─── Data to use
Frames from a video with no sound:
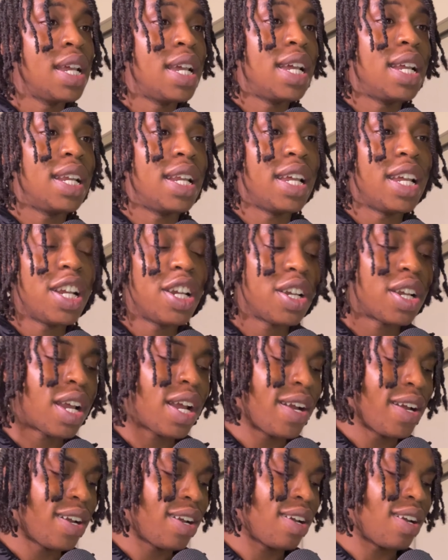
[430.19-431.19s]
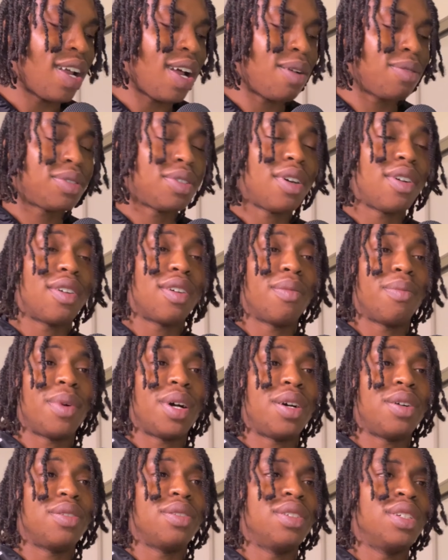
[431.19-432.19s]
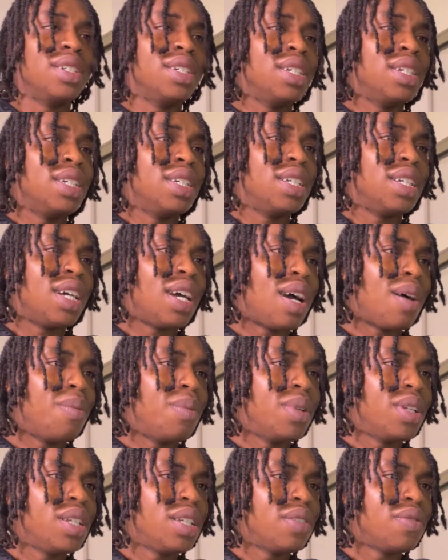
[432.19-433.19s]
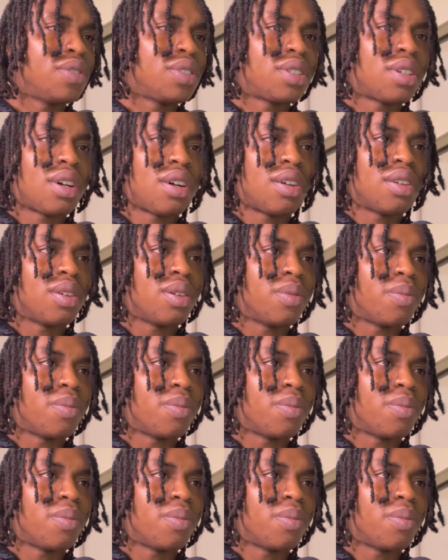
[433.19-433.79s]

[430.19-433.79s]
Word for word: And the indicator that I'm talking about, I believe, is called a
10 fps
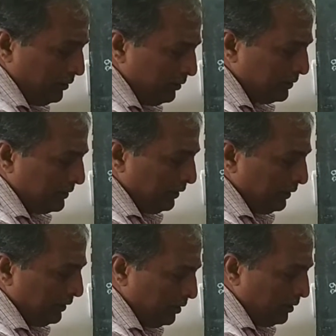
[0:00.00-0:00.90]
Whereas I
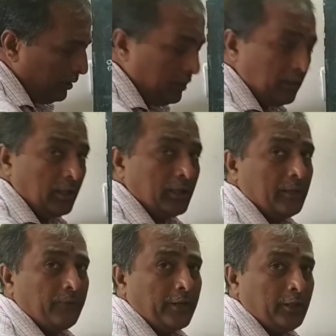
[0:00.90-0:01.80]
am buying for
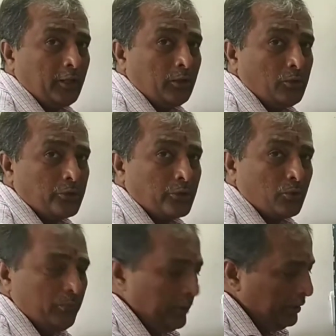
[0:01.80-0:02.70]
600 rupees, or
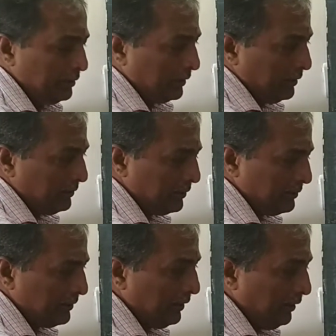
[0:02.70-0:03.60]
what you will do with the
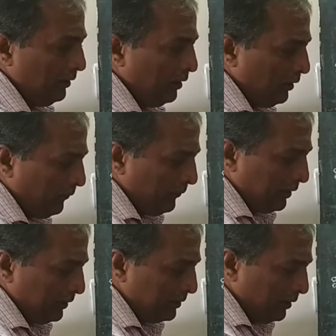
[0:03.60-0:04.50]
remaining
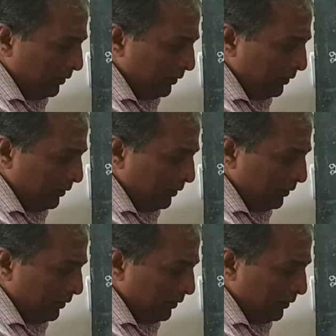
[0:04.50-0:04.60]
200,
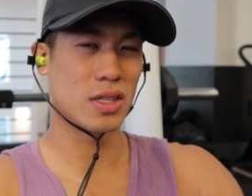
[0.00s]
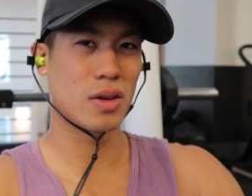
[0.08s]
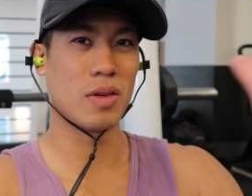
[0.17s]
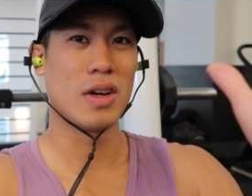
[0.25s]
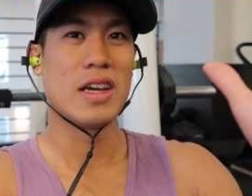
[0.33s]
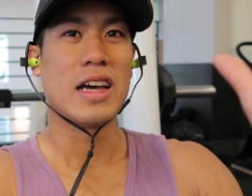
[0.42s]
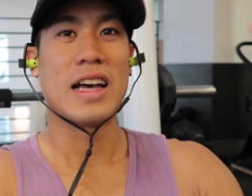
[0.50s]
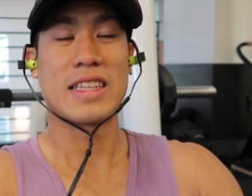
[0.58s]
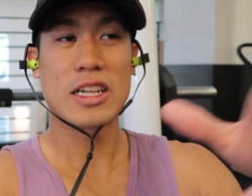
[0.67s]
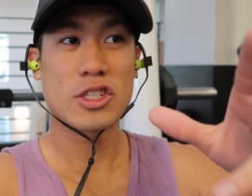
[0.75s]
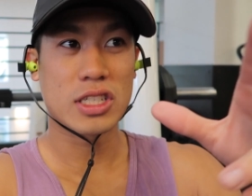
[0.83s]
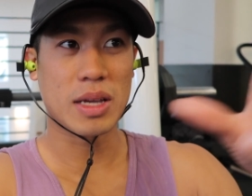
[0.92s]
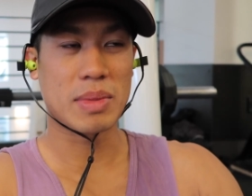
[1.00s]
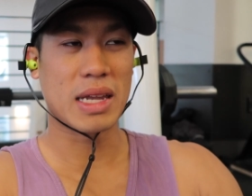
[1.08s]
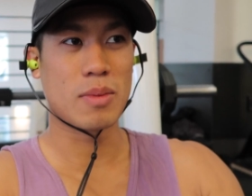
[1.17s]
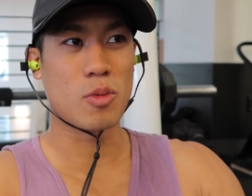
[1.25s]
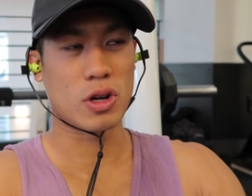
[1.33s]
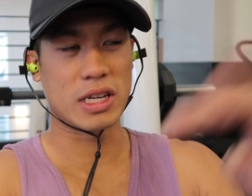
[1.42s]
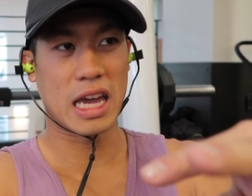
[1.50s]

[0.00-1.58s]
So essentially I'm getting more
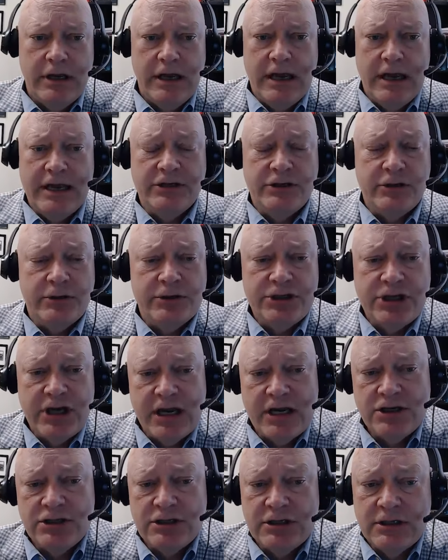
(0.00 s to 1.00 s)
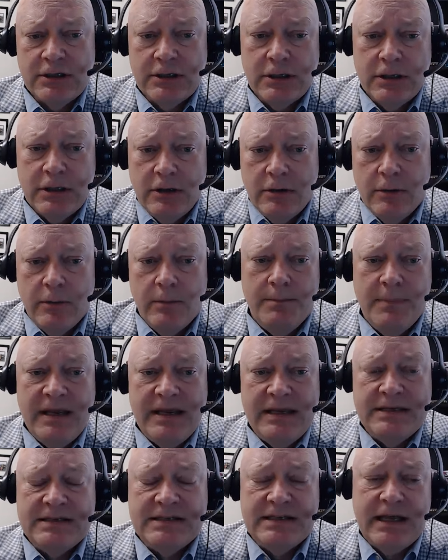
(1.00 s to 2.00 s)
interchanging
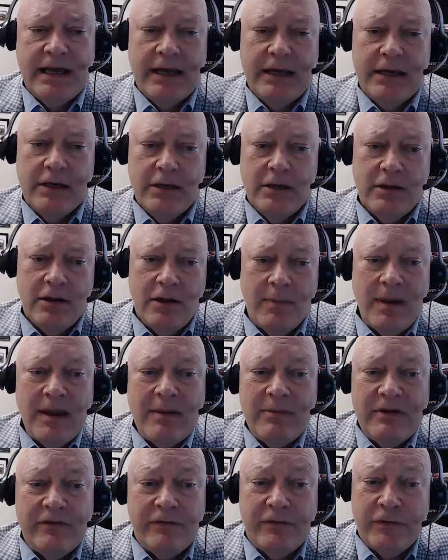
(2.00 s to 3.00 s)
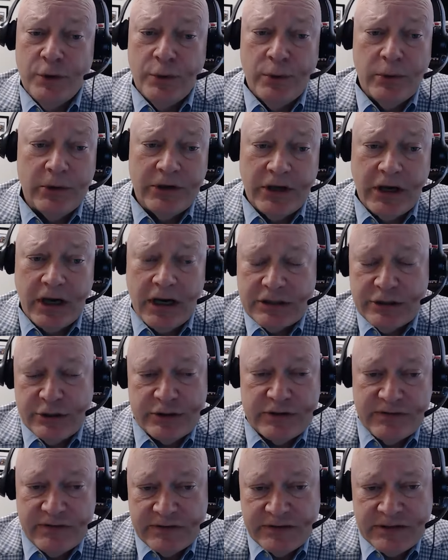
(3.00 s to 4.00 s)
means that there may be fewer
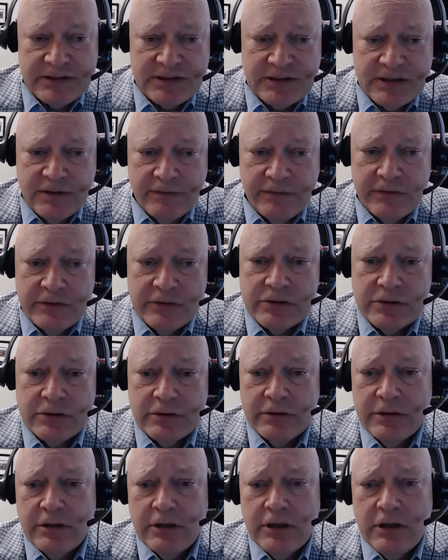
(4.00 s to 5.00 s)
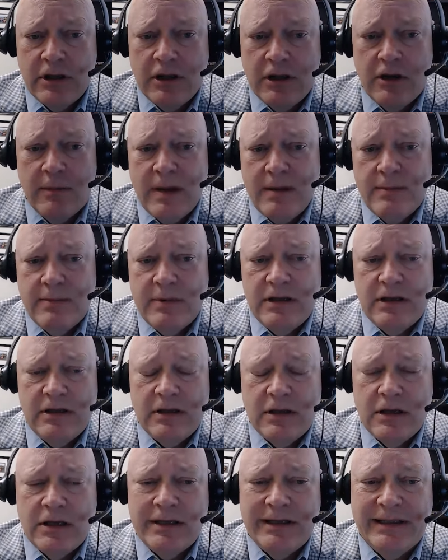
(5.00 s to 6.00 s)
doctor's visits in the future. There may be
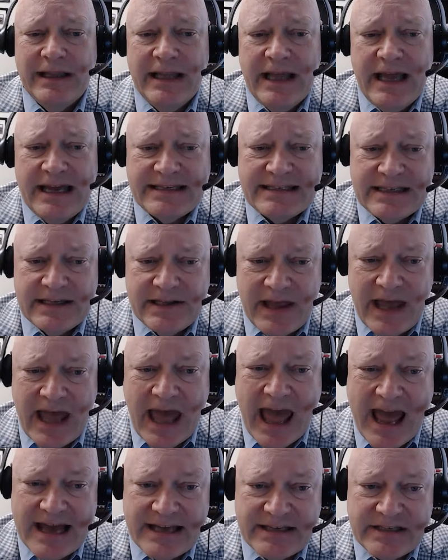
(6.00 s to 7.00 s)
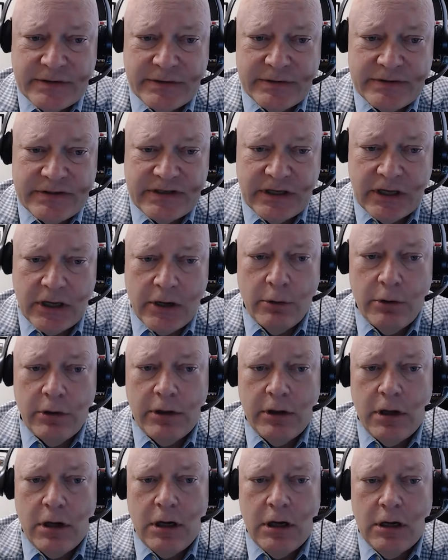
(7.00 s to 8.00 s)
less of the hassles that go
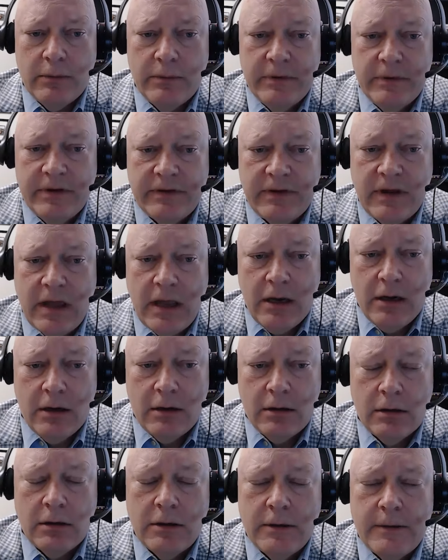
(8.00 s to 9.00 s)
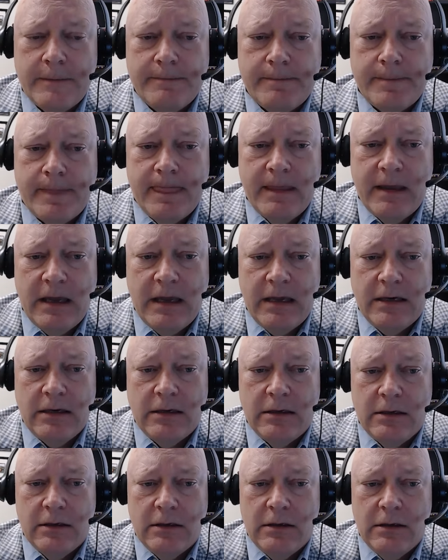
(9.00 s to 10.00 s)
along with care that
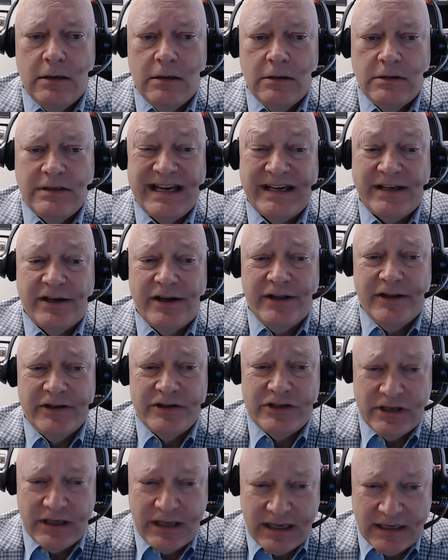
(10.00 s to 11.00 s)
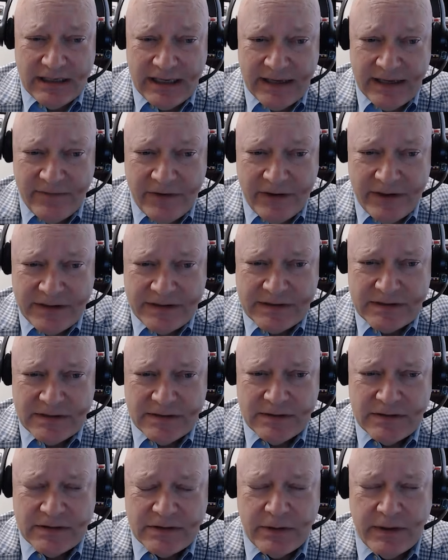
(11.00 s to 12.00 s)
technology can give us.
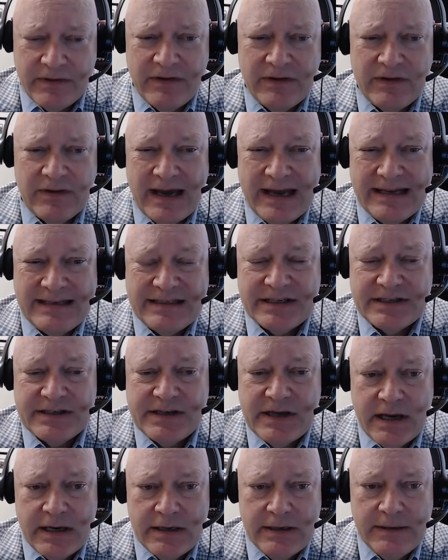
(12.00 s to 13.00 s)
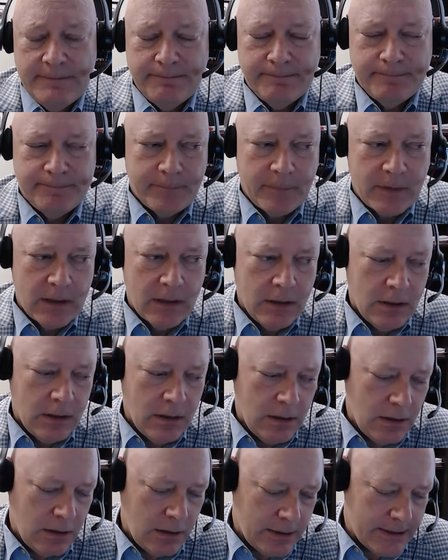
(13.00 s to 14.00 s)
So I think that's exciting.
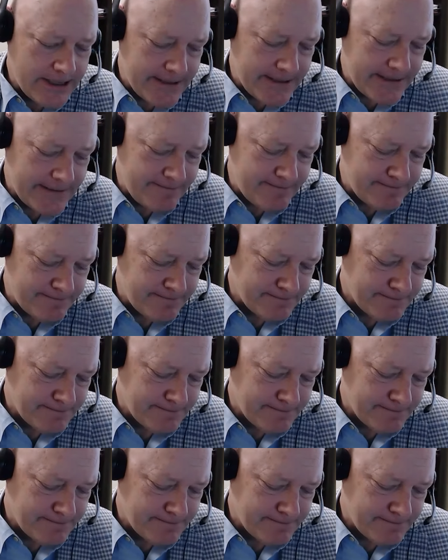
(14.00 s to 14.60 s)
All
──────
*Task*
Return exactly the lines that appear in the data above between the line containing "[0:04.50-0:04.60]" and the line containing "(2.00 s to 3.00 s)", both of which are included, and leave the pictures out.

*Completed task*
[0:04.50-0:04.60]
200,
[0.00s]
[0.08s]
[0.17s]
[0.25s]
[0.33s]
[0.42s]
[0.50s]
[0.58s]
[0.67s]
[0.75s]
[0.83s]
[0.92s]
[1.00s]
[1.08s]
[1.17s]
[1.25s]
[1.33s]
[1.42s]
[1.50s]

[0.00-1.58s]
So essentially I'm getting more
(0.00 s to 1.00 s)
(1.00 s to 2.00 s)
interchanging
(2.00 s to 3.00 s)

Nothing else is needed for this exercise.